Thermoplastic Material Selection for Reliable Drug Delivery Device Manufacturing

In drug delivery device manufacturing, material selection is critical not just for performance but for patient safety and reliability. Thermoplastics, with their ideal mechanical, chemical, and regulatory properties, are essential in devices like autoinjectors, inhalers, insulin pens, and infusion systems.

The Importance of Material Selection

For drug delivery devices, materials must withstand a range of stresses — from mechanical loads during use, to sterilization processes, to chemical exposure from active pharmaceutical ingredients (APIs). Selecting the right thermoplastic ensures not only robust manufacturing performance but also compliance with stringent medical standards, such as ISO 10993 and USP Class VI.

Poor material selection can lead to issues such as dimensional instability, drug interactions, or mechanical failure, any of which can compromise patient outcomes and trigger costly recalls.

Key Considerations in Thermoplastic Selection

1. Biocompatibility and Regulatory Compliance

   All materials in contact with the drug or patient must demonstrate proven biocompatibility. Commonly used thermoplastics such as cyclic olefin polymers (COPs), polycarbonate (PC), and medical-grade polypropylene (PP) are often selected for their track records in meeting regulatory benchmarks (ISO 10993, USP Class VI)

2. Chemical Resistance

   Devices often come into contact with aggressive solvents or drugs. For instance, polyoxymethylene (POM) and polyethylene (PE) offer good resistance to many pharmaceutical substances, but compatibility testing is essential.

3. Mechanical Properties

   The device must function reliably through its intended lifecycle. Materials like PC and PEEK (polyether ether ketone) offer excellent strength and dimensional stability, while elastomeric thermoplastics (TPEs) can be used for seals, grips, or actuation features requiring flexibility.

4. Processability

   Ease of molding is critical for production efficiency. Thermoplastics like ABS and medical-grade PP exhibit good flow properties and allow tight dimensional tolerances, which are essential for complex geometries in components like plungers or dose counters.

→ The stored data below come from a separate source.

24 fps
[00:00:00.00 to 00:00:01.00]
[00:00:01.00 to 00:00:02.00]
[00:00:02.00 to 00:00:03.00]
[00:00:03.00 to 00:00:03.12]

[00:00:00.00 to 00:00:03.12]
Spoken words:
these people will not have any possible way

5. Sterilisation Compatibility

   Devices may undergo sterilization via gamma irradiation, ethylene oxide (EtO), or steam autoclaving. Materials must be stable under these conditions without degradation or discoloration. For instance, PPSU (polyphenylsulfone) is known for its high resistance to repeated steam sterilization.

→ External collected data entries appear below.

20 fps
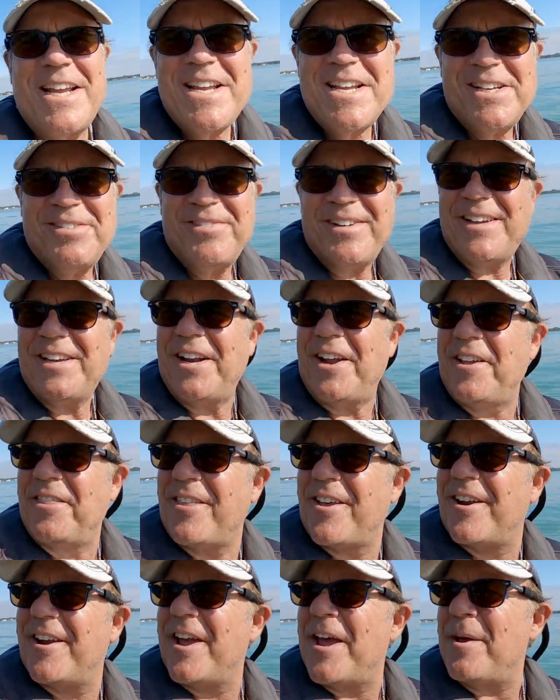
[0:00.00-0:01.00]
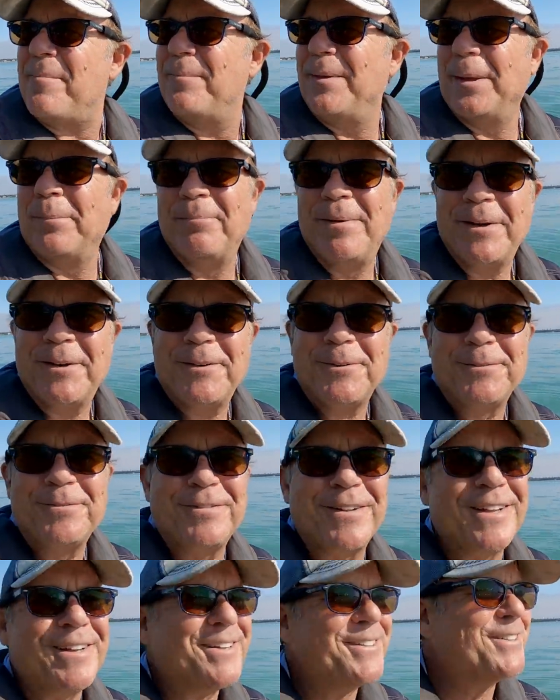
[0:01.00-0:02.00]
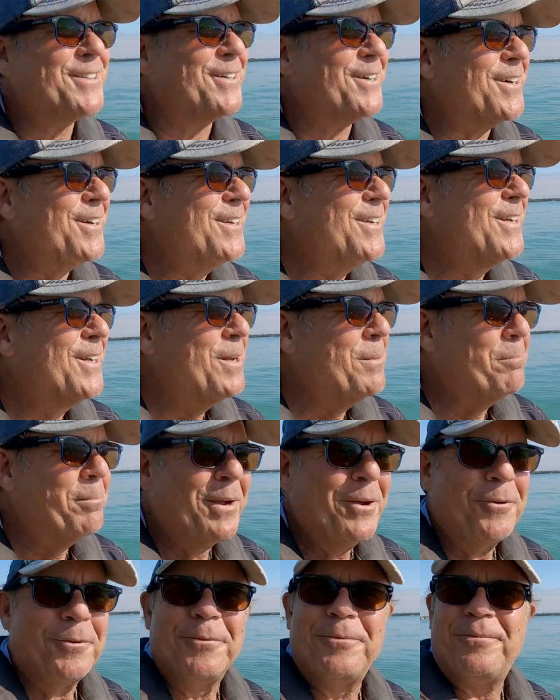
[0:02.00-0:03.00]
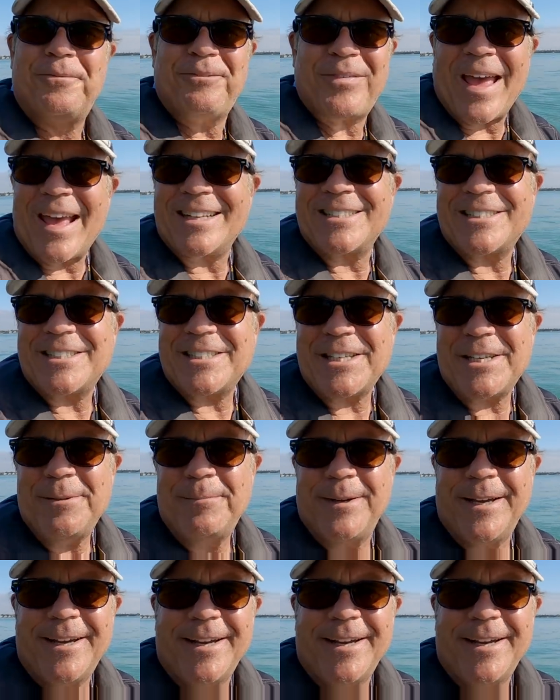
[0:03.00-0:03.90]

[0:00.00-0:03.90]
Dang, man, I thought I had me a big old flounder. Big old fat sea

Precision Molding for Enhanced Device Reliability

Precision injection molding is a cornerstone of manufacturing high-performance drug delivery systems. These devices often include tight-fitting, interlocking parts such as plungers, springs, dosage mechanisms, and safety locks. Tolerances are frequently in the micrometre range — and any deviation can lead to mechanical failure or dosing inaccuracies.

Precision molding ensures:

• Dimensional accuracy: Critical for components like needle shields and dosing cassettes where even a slight mismatch can impair function.
• Repeatability: Essential for multi-cavity tools and high-volume production, where every unit must meet identical performance standards.
• Cleanroom compatibility: Precision-molded components often meet ISO Class 7 or 8 cleanroom requirements to minimize particulate and microbial contamination.
• Improved sealing and assembly: High-precision parts reduce the need for post-mold adjustments or overengineering, improving device reliability and reducing assembly line errors.

By leveraging high-precision molding technologies — including electric molding machines, in-mold sensors, and cavity pressure monitoring — manufacturers can produce components that meet exact specifications consistently, which is vital for ensuring patient safety and regulatory compliance.

Material Trends in Drug Delivery Devices

With the rise of self-administration and connected health technologies, design trends are shifting toward lightweight, ergonomic, and smart-enabled devices. Thermoplastics enable integration of features such as windows for dose visibility, tamper-evident closures, and even embedded electronics. Additionally, sustainability is becoming a growing concern. Bio-based and recyclable polymers are beginning to emerge as viable alternatives, especially for single-use components.

Partnering with Micro Systems for Material and Manufacturing Excellence

As a trusted injection molding specialist, we work closely with medical device OEMs to ensure the optimal thermoplastic is selected early in the development cycle. This collaborative approach allows for smoother design-for-manufacture transitions, validation processes, and scalability.

We offer:

• Expertise in processing medical-grade thermoplastics
• ISO Class 7 and 8 Cleanroom molding capabilities
• Support with regulatory documentation and material traceability – FAT, IQ, OQ, PQ, Mold testing, Validation
• Small scale to mass production

Thermoplastic selection is a foundational decision in drug delivery device manufacturing, with far-reaching implications on safety, performance, and regulatory success. When combined with high-precision injection molding, it ensures that each device functions reliably and consistently — from the production floor to the patient’s hand. At Micro Systems, our commitment to quality and innovation ensures that every component we mold supports the ultimate goal — improving patient care through reliable, precision-engineered medical devices.